My application.xml file looks like:

<extension xmlns="http://ns.adobe.com/air/extension/3.1">

          <id>com.adobe.nativecpp</id>

          <versionNumber>1</versionNumber>

          <platforms>

                    <platform name="Android-ARM">

                              <applicationDeployment>

                                        <nativeLibrary>libnativecpp.so</nativeLibrary>

                                        <initializer>NativeCppExtensionInitializer</initializer>

                                        <finalizer>NativeCppExtensionFinalizer</finalizer>

                              </applicationDeployment>

                    </platform>

          </platforms>

</extension>

Native library libnativecpp.so is built with Android NDK for Windows for ARM architecture.

After building ANE archive has such structure:

-- META-INF

------ ANE

---------- Android-ARM

-------------- libnativecpp.so

-------------- library.swf

---------- extension.xml

-- mimetype

-- catalog.xml

-- library.swf

After launching of mobile app in debug mode I receive such error:

ArgumentError: Error #3500: The extension context does not have a method with the name nativeFunction.

What did I do wrong?

Thanks for help in advance.


This topic has been closed for replies.

2 replies

Known Participant
September 11, 2014

I'm having a similar problem. The ANE works perfectly for Mac/Win and iOS, but not Android. When built for Android, it fails at the first call to a function that *should* be in the context.

In my case, I'm also including FlashRuntimeExtensions.so in the ANE package along with some external shared objects. Per the documentation, all the third-party objects are located in the ANE at META-INF/ANE/Android-ARM/libs/armeabi-v7a/*.so

There are absolutely zero errors in any logs prior to the #3500 error.

Is Android mangling C strings or something? Presumably this is an indicator that the function name isn't in the FRENamedFunctions array returned from the context initializer, since the context is created successfully.
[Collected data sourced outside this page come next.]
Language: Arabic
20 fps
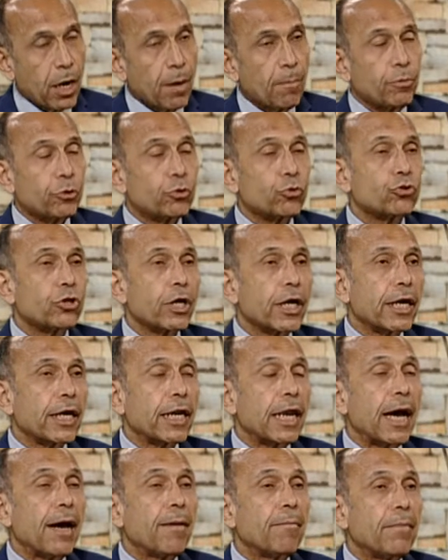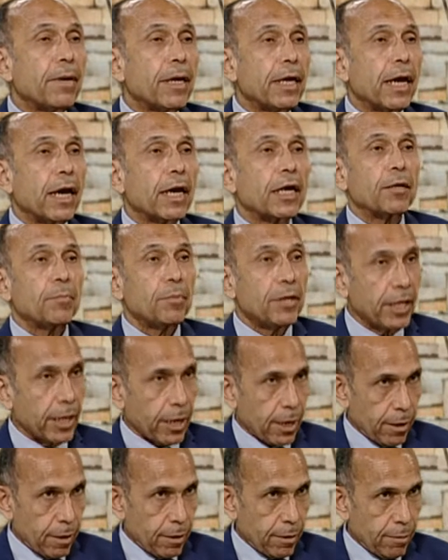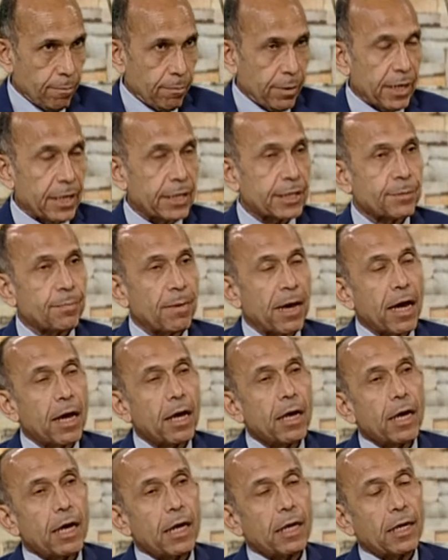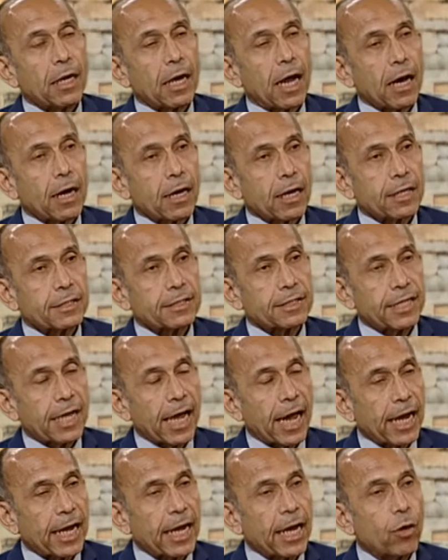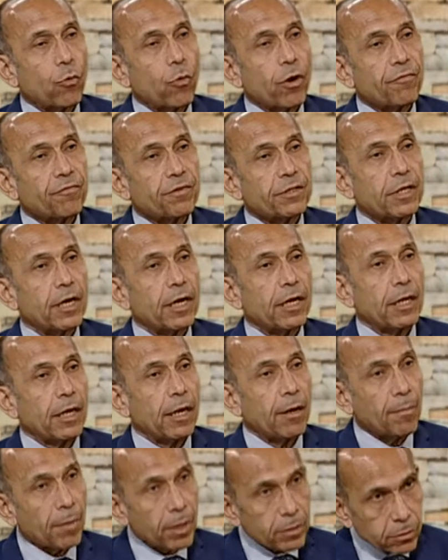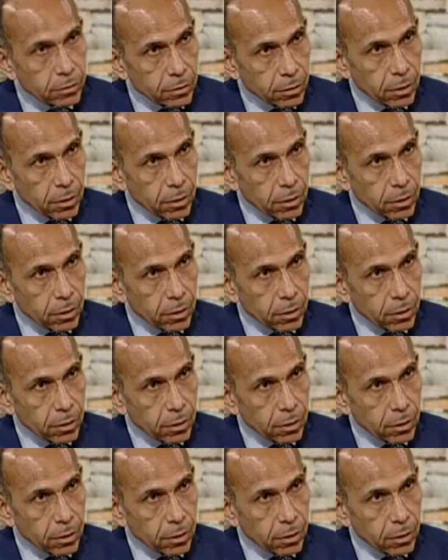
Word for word: بتشكل أهمية كبيرة بالنسبة للحركة السياحية الوافدة إلى مصر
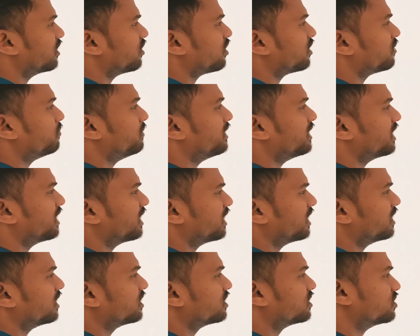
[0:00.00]
ए और बी
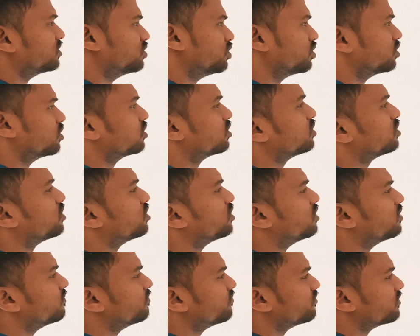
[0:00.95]
है दोनों
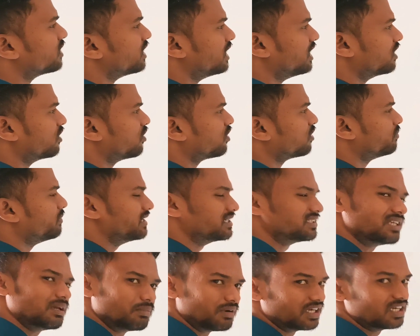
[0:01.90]
को ए और
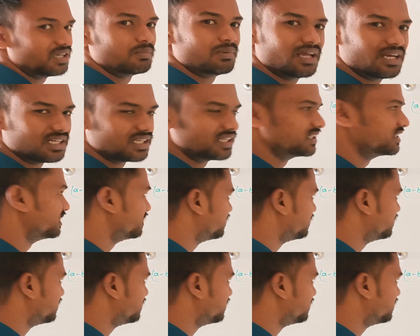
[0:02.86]
बी से मल्टीप्लाई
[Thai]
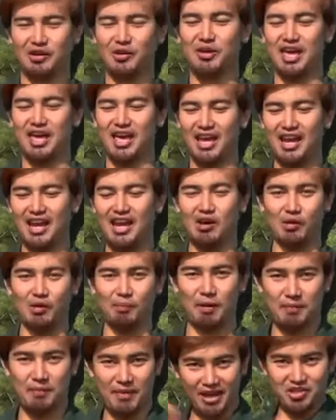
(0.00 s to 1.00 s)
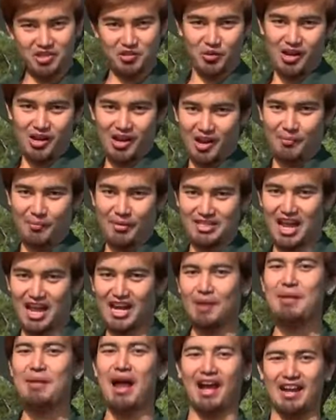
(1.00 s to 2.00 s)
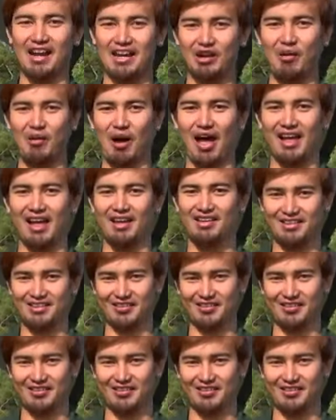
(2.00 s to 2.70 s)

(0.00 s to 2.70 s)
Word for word: โอเคงั้นเดี๋ยวเราไปเปลี่ยนชุดได้เหรอมาชั่งน้ำหนักกันดีกว่า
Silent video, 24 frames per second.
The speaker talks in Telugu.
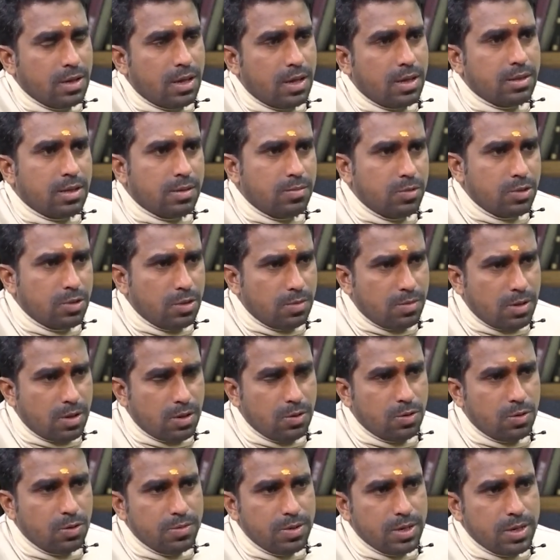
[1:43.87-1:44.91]
అంతకుముందు మా
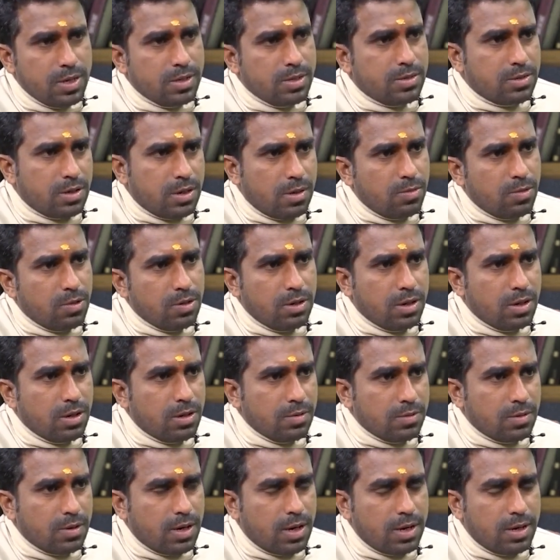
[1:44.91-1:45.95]
గురువు బిఎస్ రాములు గారు
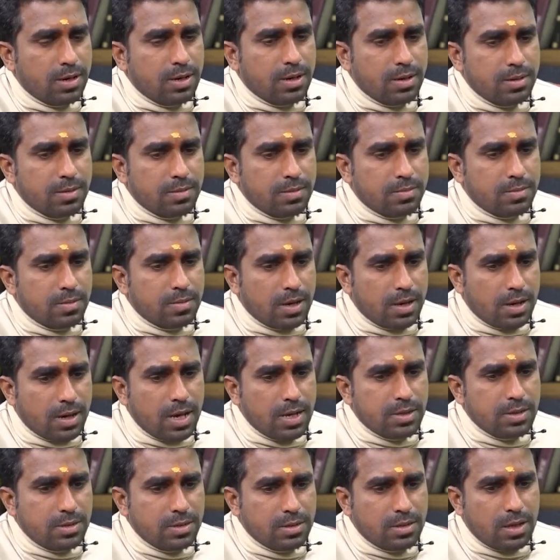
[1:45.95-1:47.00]
అంటే
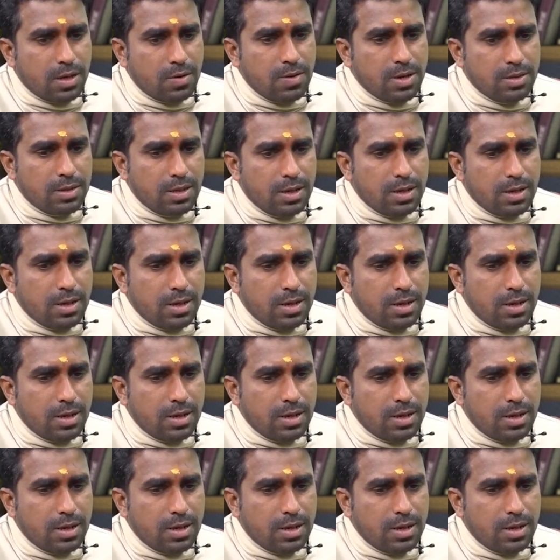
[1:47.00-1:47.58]
రాసిన తర్వాత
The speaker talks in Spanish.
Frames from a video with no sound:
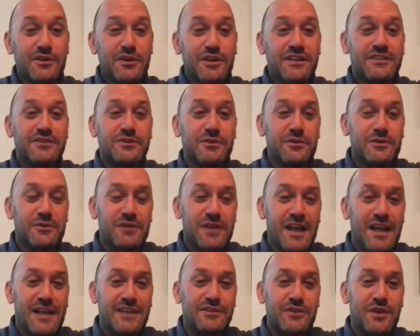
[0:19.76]
es
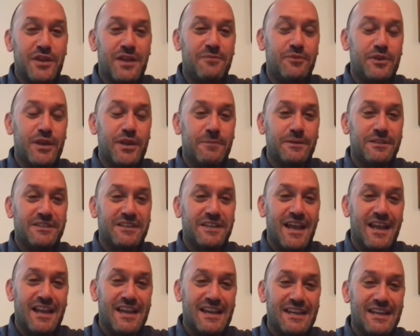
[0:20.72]
una ciudad muy
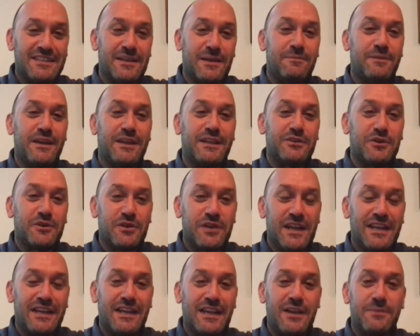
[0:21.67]
especial en ese aspecto
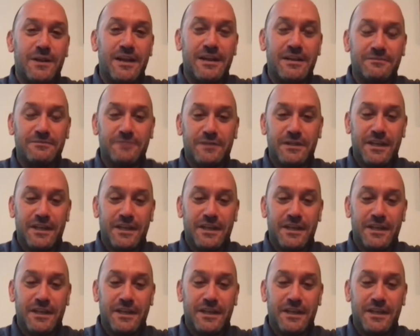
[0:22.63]
con el clima.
Basic context initialization code looks like this:

extern "C" {

static FREObject initMyExtension(FREContext ctx, void* funcData, uint32_t argc, FREObject argv[]);

static FREObject someFunction(FREContext ctx, void* funcData, uint32_t argc, FREObject argv[]);

static FRENamedFunction named_functions[] = {

   { (uint8_t const * const)"initMyExtension", NULL, initMyExtension },

   { (uint8_t const * const)"someFunction", NULL, someFunction }

};

static uint32_t namedFunctionCount = sizeof(named_functions) / sizeof(FRENamedFunction);

void myContextInitializer(void* extData, const uint8_t* ctxType, FREContext ctx, uint32_t* numFunctions, const FRENamedFunction** functions) {

    *numFunctions = namedFunctionCount;

    *functions = named_functions;

}

void myConextFinalizer(void* extData) {

}

void myExtensionInitializer(void** extData, FREContextInitializer* ctxInitializer, FREContextFinalizer* ctxFinalizer) {

    *ctxInitializer = &myContextInitializer;

    *ctxFinalizer = &myContextFinalizer;

}

}

Known Participant
May 22, 2013

In ContextInitializer you need to have:

*numFunctionsToTest = 1;

Participant
May 22, 2013

No, it doesn't work. Same error.

Is the ANE bundle structure correct?

Known Participant
May 23, 2013

The bundle structure seems to be fine. You would be getting an exception when creating the extension (ExtensionContext.createExtensionContext) if there was anything wrong with the bundle structure.

Can't see any problems with the code. I usually use Java for Android extensions. So maybe there are some specifics with using C++.